DESCRIPTION OF THE TASK: What appears from the first line of the data below through the line containing "[00:00:01.20]", both included, should be copied exactly, and nothing else.

DATASET ENTRIES:
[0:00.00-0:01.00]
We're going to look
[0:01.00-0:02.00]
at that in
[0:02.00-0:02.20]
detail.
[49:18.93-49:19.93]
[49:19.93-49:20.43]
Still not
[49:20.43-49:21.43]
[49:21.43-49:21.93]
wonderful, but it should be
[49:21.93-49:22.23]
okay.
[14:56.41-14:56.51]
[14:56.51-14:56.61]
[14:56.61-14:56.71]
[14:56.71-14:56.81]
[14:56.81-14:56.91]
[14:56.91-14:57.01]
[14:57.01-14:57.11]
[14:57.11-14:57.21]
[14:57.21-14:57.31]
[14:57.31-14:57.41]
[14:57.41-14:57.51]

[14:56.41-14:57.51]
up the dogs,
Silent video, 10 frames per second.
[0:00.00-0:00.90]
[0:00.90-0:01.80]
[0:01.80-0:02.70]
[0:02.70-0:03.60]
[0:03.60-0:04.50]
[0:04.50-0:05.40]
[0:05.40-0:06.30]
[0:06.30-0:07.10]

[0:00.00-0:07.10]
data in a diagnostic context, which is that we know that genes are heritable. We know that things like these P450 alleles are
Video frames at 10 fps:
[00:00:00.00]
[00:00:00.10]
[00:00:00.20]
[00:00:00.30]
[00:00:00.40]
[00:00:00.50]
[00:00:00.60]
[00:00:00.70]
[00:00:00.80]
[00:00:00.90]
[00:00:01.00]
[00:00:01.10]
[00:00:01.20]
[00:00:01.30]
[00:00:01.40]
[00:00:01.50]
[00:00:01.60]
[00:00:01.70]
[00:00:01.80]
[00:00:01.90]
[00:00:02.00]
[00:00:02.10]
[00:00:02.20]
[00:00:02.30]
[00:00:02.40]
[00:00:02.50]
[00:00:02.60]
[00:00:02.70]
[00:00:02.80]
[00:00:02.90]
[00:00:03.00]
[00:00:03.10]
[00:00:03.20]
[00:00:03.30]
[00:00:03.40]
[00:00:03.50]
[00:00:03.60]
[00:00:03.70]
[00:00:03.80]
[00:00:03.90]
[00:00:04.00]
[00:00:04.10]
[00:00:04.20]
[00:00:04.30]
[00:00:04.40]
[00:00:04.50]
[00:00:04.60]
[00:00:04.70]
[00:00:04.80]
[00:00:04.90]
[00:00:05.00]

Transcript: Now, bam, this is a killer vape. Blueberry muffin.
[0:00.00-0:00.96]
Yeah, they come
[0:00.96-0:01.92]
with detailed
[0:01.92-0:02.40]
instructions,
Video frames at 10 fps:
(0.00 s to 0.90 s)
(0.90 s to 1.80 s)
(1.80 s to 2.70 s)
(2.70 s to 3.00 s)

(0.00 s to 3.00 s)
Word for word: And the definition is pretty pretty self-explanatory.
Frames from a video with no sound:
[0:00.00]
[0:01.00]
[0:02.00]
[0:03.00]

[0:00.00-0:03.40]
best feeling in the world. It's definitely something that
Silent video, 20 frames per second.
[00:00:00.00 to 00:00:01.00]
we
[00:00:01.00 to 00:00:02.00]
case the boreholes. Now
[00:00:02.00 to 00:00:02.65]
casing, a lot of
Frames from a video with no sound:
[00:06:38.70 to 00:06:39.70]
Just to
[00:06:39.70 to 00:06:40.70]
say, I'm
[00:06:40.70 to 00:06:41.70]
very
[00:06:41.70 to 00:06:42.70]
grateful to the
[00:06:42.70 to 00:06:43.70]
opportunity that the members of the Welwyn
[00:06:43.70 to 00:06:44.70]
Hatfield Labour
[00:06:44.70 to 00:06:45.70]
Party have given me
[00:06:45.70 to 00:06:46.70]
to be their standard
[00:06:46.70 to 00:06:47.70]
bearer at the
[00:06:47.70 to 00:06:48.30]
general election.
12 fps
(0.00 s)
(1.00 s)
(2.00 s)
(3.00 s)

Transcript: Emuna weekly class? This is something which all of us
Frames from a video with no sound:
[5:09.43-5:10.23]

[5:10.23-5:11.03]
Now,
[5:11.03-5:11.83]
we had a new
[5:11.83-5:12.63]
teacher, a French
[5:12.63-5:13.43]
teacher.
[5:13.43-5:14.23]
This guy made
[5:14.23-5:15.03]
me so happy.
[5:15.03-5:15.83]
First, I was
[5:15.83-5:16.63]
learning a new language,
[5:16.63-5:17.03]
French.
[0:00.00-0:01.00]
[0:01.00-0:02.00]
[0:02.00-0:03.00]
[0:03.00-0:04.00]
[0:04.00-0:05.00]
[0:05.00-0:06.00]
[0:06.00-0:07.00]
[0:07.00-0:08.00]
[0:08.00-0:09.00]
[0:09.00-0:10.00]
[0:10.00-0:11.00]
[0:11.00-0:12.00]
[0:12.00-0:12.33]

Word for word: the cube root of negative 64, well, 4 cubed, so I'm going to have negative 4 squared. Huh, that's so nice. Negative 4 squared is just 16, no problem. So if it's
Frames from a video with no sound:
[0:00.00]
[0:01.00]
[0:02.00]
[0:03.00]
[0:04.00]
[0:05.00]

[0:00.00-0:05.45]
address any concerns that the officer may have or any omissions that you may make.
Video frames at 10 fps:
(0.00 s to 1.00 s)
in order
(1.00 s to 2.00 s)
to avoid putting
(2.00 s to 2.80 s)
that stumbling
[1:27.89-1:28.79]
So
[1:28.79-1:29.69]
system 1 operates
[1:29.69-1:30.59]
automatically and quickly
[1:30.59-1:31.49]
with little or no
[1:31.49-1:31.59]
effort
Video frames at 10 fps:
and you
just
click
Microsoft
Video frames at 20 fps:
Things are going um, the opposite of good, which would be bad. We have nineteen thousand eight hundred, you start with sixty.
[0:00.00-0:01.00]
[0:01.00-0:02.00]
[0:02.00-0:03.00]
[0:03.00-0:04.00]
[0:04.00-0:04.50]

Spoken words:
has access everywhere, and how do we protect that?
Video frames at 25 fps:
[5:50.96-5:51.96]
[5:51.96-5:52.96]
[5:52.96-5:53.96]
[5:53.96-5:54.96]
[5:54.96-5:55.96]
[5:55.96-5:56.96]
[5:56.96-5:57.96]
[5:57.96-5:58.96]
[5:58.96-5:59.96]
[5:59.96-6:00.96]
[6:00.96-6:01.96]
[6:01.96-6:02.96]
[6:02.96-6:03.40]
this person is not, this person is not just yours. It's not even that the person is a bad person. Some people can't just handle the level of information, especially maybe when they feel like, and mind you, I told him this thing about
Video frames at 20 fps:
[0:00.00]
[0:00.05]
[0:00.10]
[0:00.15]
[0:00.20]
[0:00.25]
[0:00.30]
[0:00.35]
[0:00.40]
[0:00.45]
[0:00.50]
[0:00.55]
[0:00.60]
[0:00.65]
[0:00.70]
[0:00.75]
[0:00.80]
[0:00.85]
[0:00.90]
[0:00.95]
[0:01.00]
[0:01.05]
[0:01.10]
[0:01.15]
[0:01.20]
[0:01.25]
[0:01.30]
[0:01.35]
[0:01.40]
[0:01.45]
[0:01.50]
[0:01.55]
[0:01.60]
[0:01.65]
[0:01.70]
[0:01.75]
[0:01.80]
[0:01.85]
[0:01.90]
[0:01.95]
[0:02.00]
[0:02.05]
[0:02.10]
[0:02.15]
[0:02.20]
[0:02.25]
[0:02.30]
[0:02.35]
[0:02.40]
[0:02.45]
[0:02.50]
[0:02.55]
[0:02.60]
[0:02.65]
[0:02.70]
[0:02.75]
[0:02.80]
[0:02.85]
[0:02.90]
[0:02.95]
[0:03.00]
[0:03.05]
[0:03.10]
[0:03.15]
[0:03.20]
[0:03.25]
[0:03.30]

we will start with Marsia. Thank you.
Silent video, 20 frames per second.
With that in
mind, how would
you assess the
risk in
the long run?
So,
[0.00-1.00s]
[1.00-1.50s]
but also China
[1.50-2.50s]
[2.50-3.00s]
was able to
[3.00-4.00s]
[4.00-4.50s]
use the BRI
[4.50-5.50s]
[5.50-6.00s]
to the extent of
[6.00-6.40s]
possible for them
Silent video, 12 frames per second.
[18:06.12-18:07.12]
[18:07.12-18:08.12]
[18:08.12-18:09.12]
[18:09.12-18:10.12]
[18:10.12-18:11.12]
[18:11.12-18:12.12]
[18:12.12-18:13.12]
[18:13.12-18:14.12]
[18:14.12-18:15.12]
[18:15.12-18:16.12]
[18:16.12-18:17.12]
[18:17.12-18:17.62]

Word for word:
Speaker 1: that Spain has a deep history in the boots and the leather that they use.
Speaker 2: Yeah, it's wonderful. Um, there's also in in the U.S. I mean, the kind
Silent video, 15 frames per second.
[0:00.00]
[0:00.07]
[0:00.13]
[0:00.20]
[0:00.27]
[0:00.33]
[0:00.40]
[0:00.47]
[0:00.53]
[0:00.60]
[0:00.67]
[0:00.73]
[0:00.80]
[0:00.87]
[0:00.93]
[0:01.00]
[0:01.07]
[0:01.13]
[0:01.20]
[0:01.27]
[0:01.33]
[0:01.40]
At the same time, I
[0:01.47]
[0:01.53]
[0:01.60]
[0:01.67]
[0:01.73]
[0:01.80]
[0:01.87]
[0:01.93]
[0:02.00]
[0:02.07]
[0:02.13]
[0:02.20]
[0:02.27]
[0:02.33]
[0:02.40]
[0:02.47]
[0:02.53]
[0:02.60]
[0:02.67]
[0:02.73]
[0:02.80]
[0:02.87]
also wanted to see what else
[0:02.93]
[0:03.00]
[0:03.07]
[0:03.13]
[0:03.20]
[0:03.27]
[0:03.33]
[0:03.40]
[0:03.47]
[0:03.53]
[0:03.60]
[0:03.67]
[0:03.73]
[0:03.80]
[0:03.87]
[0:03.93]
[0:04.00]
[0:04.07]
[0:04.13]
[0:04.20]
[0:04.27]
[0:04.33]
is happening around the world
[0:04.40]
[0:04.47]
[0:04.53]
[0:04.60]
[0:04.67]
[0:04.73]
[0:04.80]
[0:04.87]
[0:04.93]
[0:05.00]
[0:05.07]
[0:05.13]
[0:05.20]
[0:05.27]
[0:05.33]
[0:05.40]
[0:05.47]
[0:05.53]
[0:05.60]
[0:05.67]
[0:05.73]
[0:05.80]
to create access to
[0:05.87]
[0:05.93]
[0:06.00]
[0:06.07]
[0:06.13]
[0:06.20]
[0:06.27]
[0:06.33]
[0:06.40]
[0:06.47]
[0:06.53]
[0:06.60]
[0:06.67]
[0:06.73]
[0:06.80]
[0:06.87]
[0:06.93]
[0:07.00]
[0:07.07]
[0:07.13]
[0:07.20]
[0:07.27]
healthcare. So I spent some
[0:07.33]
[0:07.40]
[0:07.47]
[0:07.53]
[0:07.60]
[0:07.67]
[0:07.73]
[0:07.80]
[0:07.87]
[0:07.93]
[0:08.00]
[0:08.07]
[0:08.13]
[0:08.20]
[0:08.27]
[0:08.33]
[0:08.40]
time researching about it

EXERCISE RESPONSE:
[0:00.00-0:01.00]
We're going to look
[0:01.00-0:02.00]
at that in
[0:02.00-0:02.20]
detail.
[49:18.93-49:19.93]
[49:19.93-49:20.43]
Still not
[49:20.43-49:21.43]
[49:21.43-49:21.93]
wonderful, but it should be
[49:21.93-49:22.23]
okay.
[14:56.41-14:56.51]
[14:56.51-14:56.61]
[14:56.61-14:56.71]
[14:56.71-14:56.81]
[14:56.81-14:56.91]
[14:56.91-14:57.01]
[14:57.01-14:57.11]
[14:57.11-14:57.21]
[14:57.21-14:57.31]
[14:57.31-14:57.41]
[14:57.41-14:57.51]

[14:56.41-14:57.51]
up the dogs,
Silent video, 10 frames per second.
[0:00.00-0:00.90]
[0:00.90-0:01.80]
[0:01.80-0:02.70]
[0:02.70-0:03.60]
[0:03.60-0:04.50]
[0:04.50-0:05.40]
[0:05.40-0:06.30]
[0:06.30-0:07.10]

[0:00.00-0:07.10]
data in a diagnostic context, which is that we know that genes are heritable. We know that things like these P450 alleles are
Video frames at 10 fps:
[00:00:00.00]
[00:00:00.10]
[00:00:00.20]
[00:00:00.30]
[00:00:00.40]
[00:00:00.50]
[00:00:00.60]
[00:00:00.70]
[00:00:00.80]
[00:00:00.90]
[00:00:01.00]
[00:00:01.10]
[00:00:01.20]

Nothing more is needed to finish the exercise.